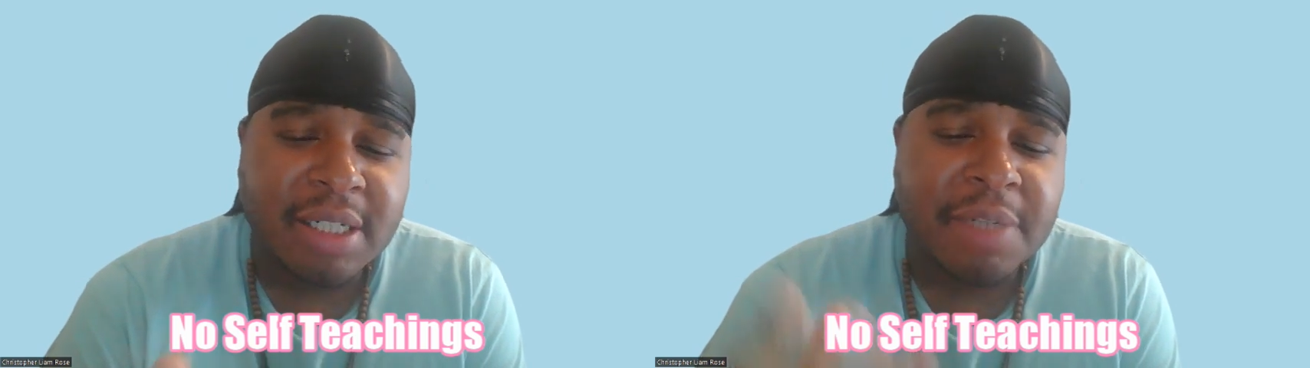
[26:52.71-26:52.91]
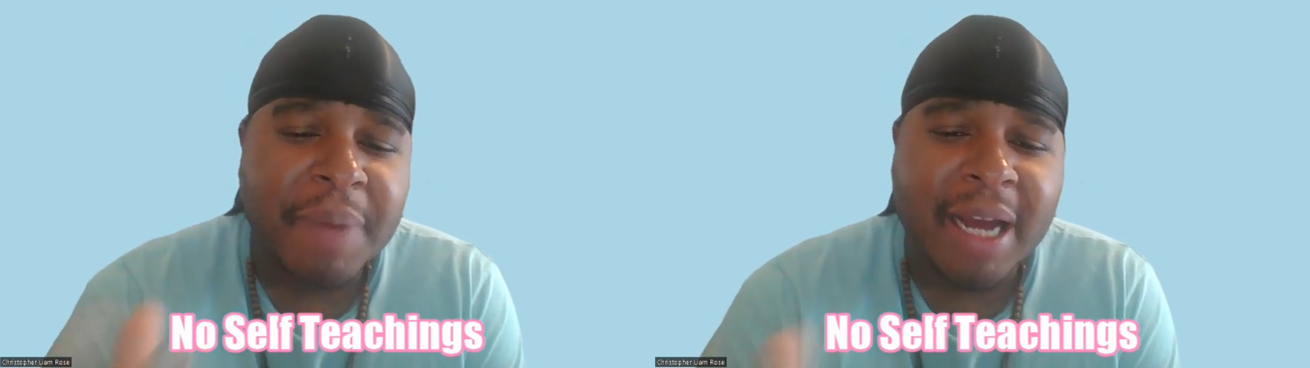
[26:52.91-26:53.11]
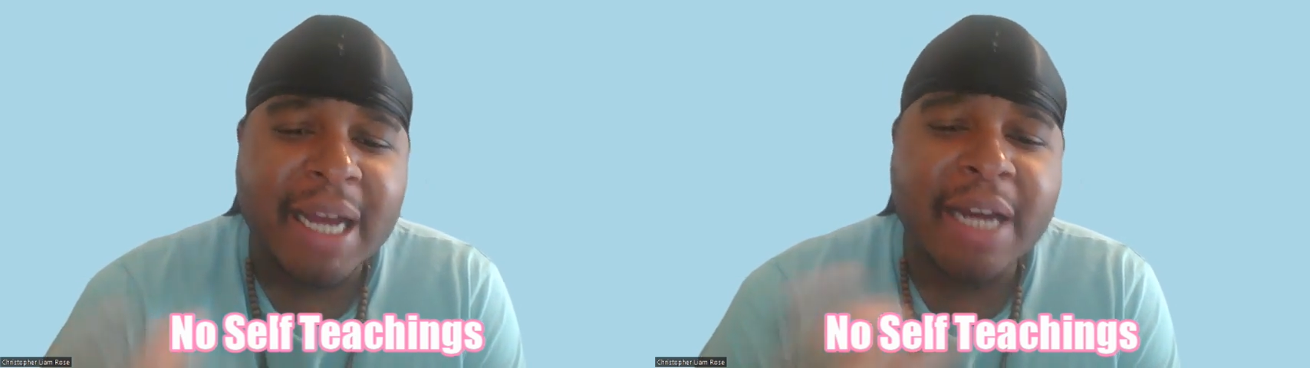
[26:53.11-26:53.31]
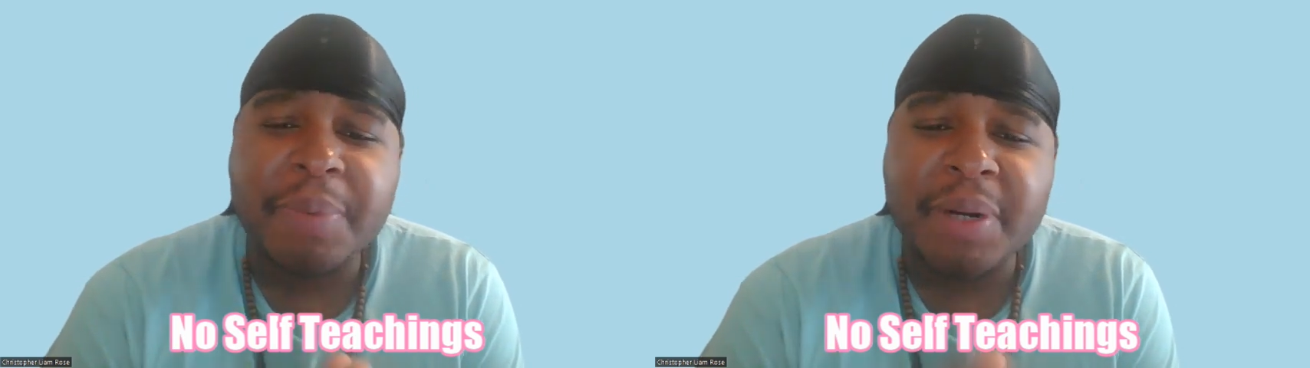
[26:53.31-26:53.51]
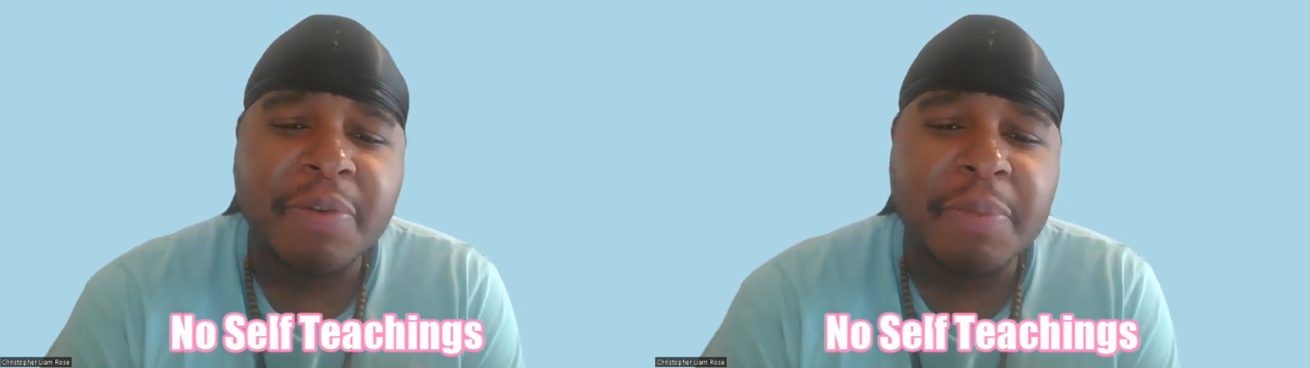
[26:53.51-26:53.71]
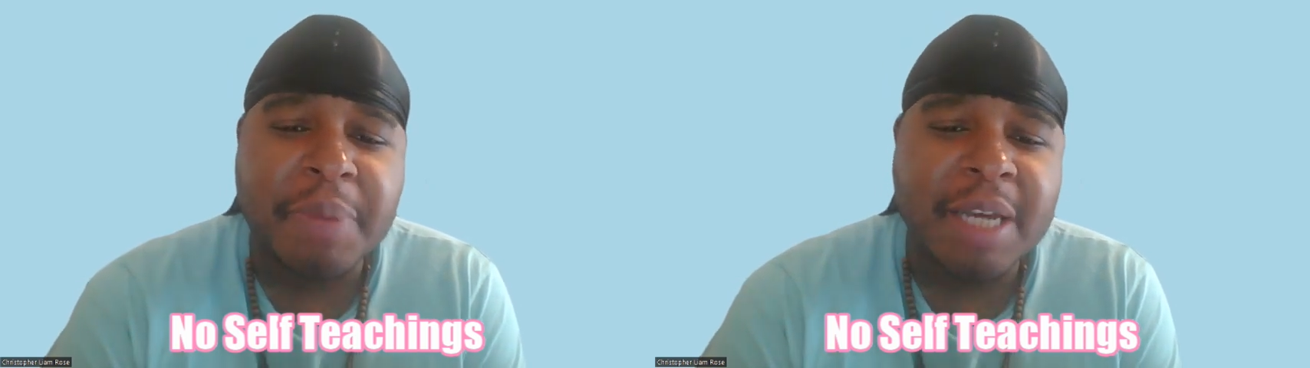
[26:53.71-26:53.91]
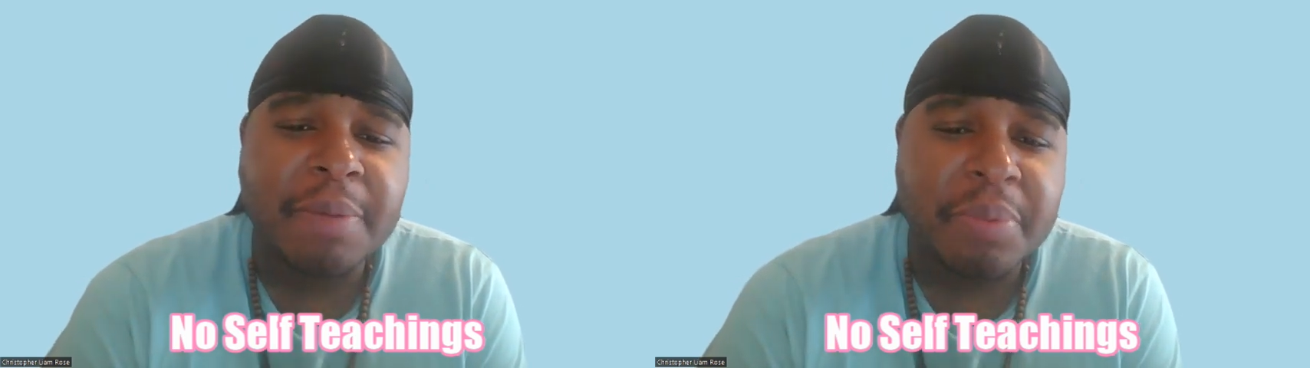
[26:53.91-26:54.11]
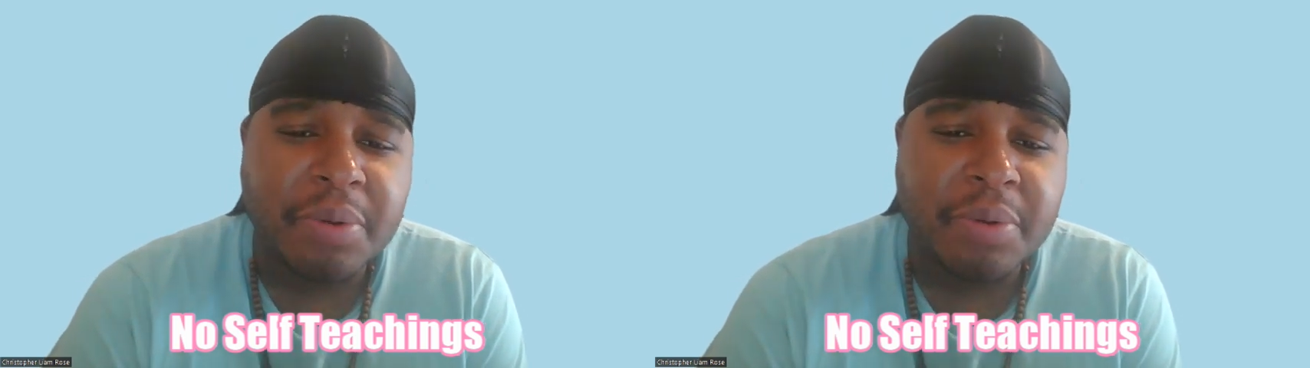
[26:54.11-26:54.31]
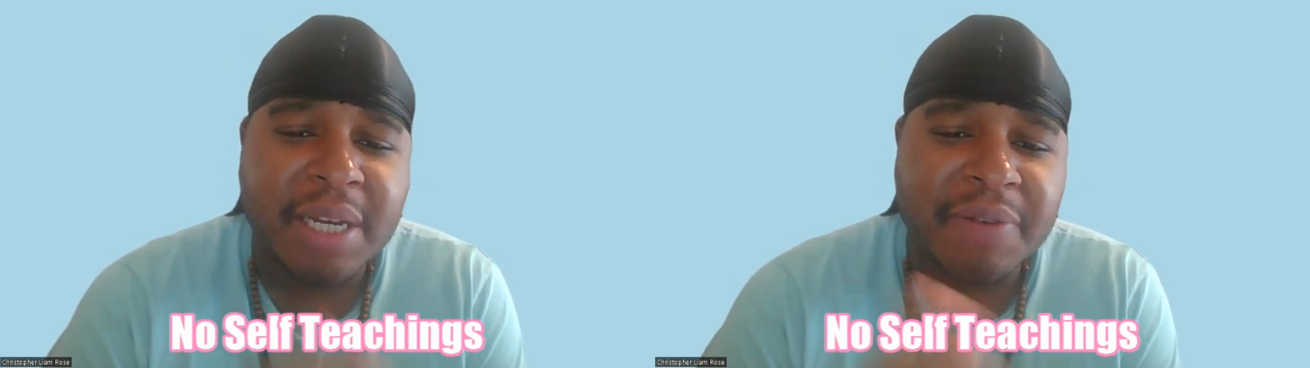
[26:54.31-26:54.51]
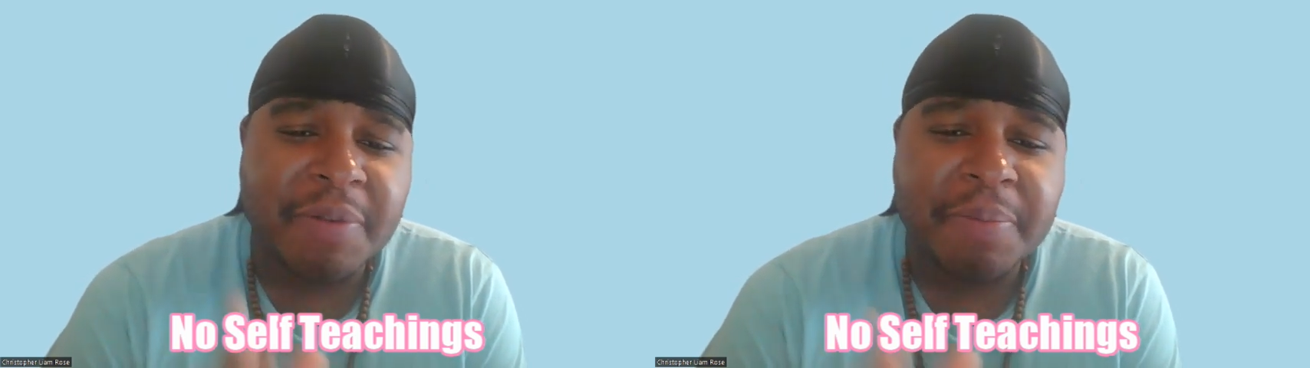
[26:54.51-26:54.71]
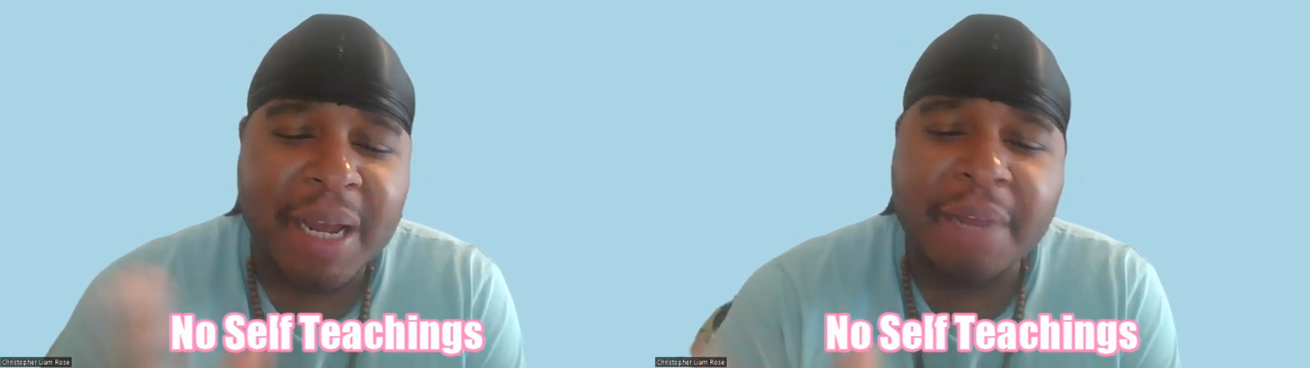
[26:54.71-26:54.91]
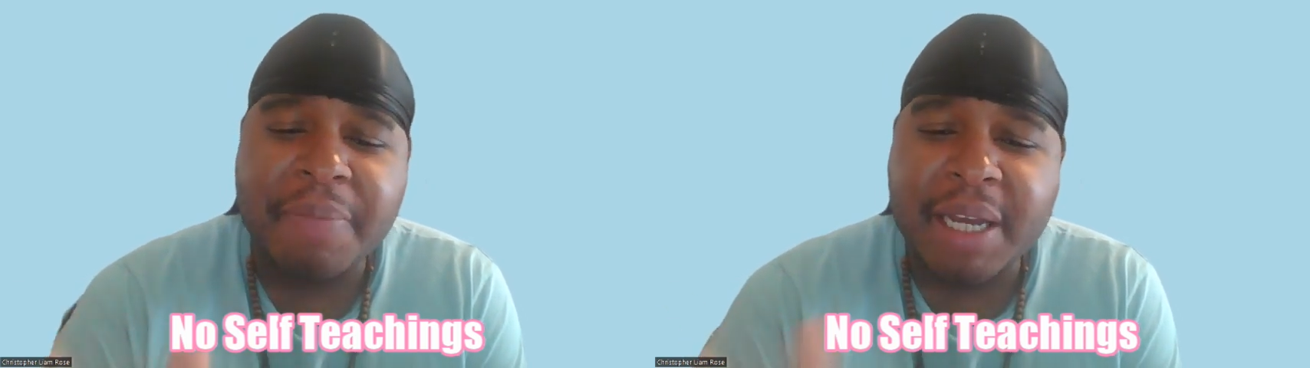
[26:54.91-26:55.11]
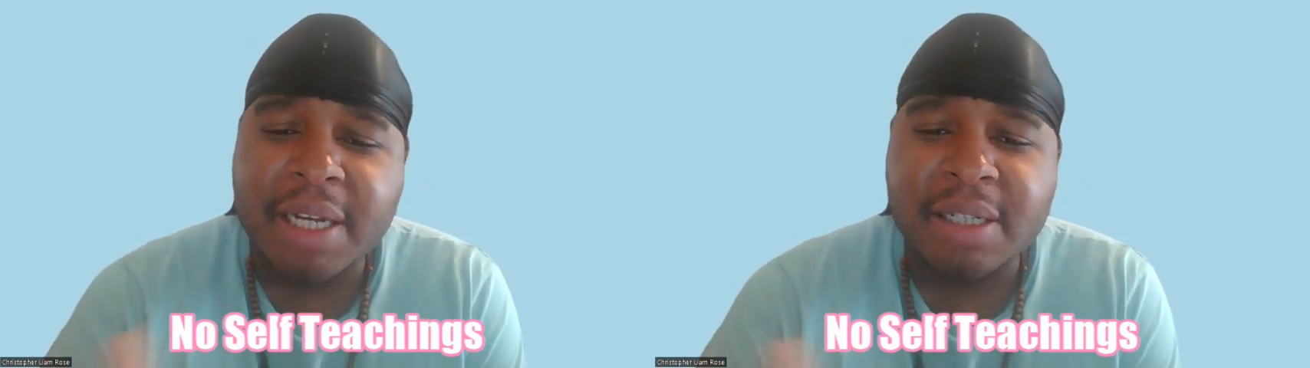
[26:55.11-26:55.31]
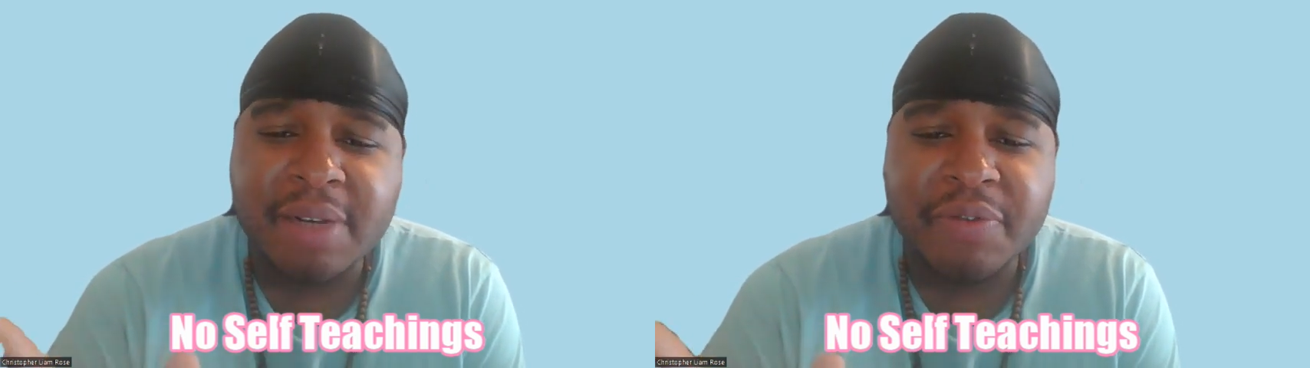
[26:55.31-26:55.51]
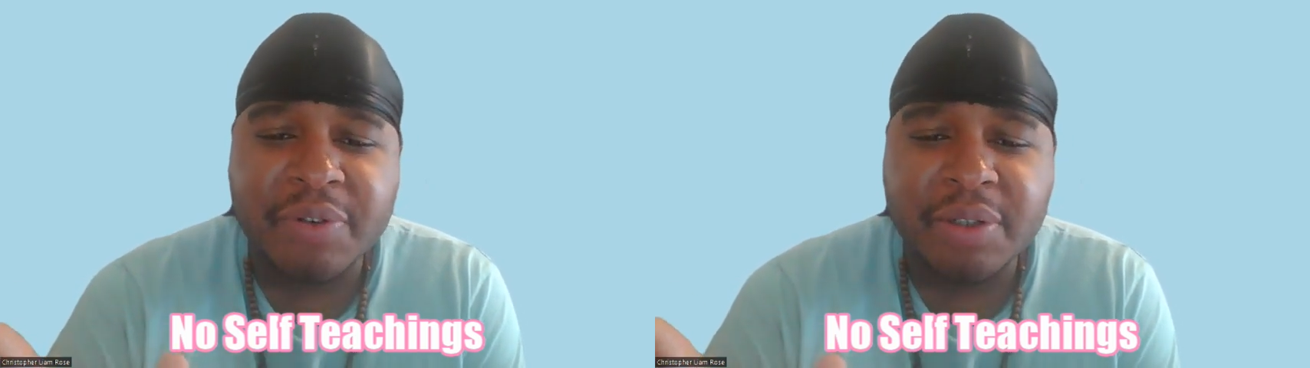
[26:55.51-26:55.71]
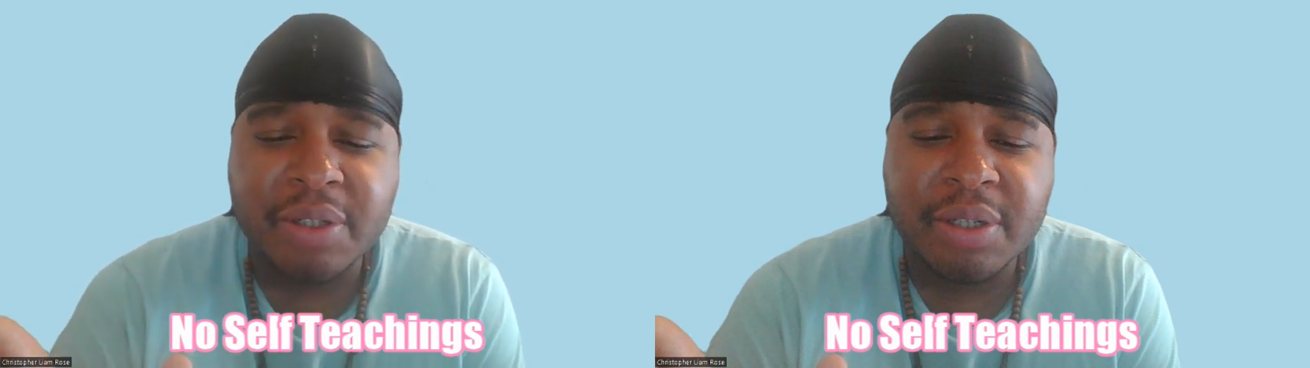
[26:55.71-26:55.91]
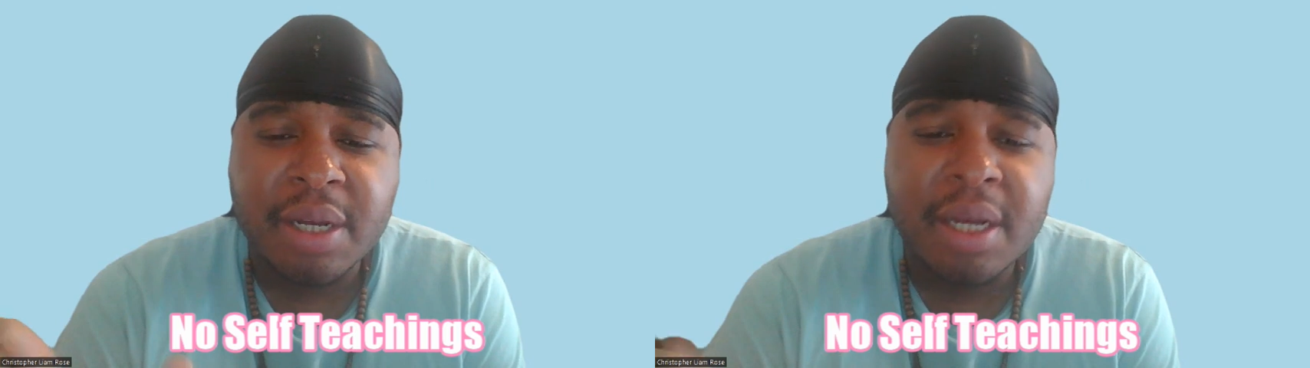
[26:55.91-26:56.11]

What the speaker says: is about helping other people, giving back and making a difference.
___
(Exercise requirements) Nothing but the lines from the one containing "[26:55.71-26:55.91]" through the end of the entries should be written out, exactly and without pictures.

(Response below)
[26:55.71-26:55.91]
[26:55.91-26:56.11]

What the speaker says: is about helping other people, giving back and making a difference.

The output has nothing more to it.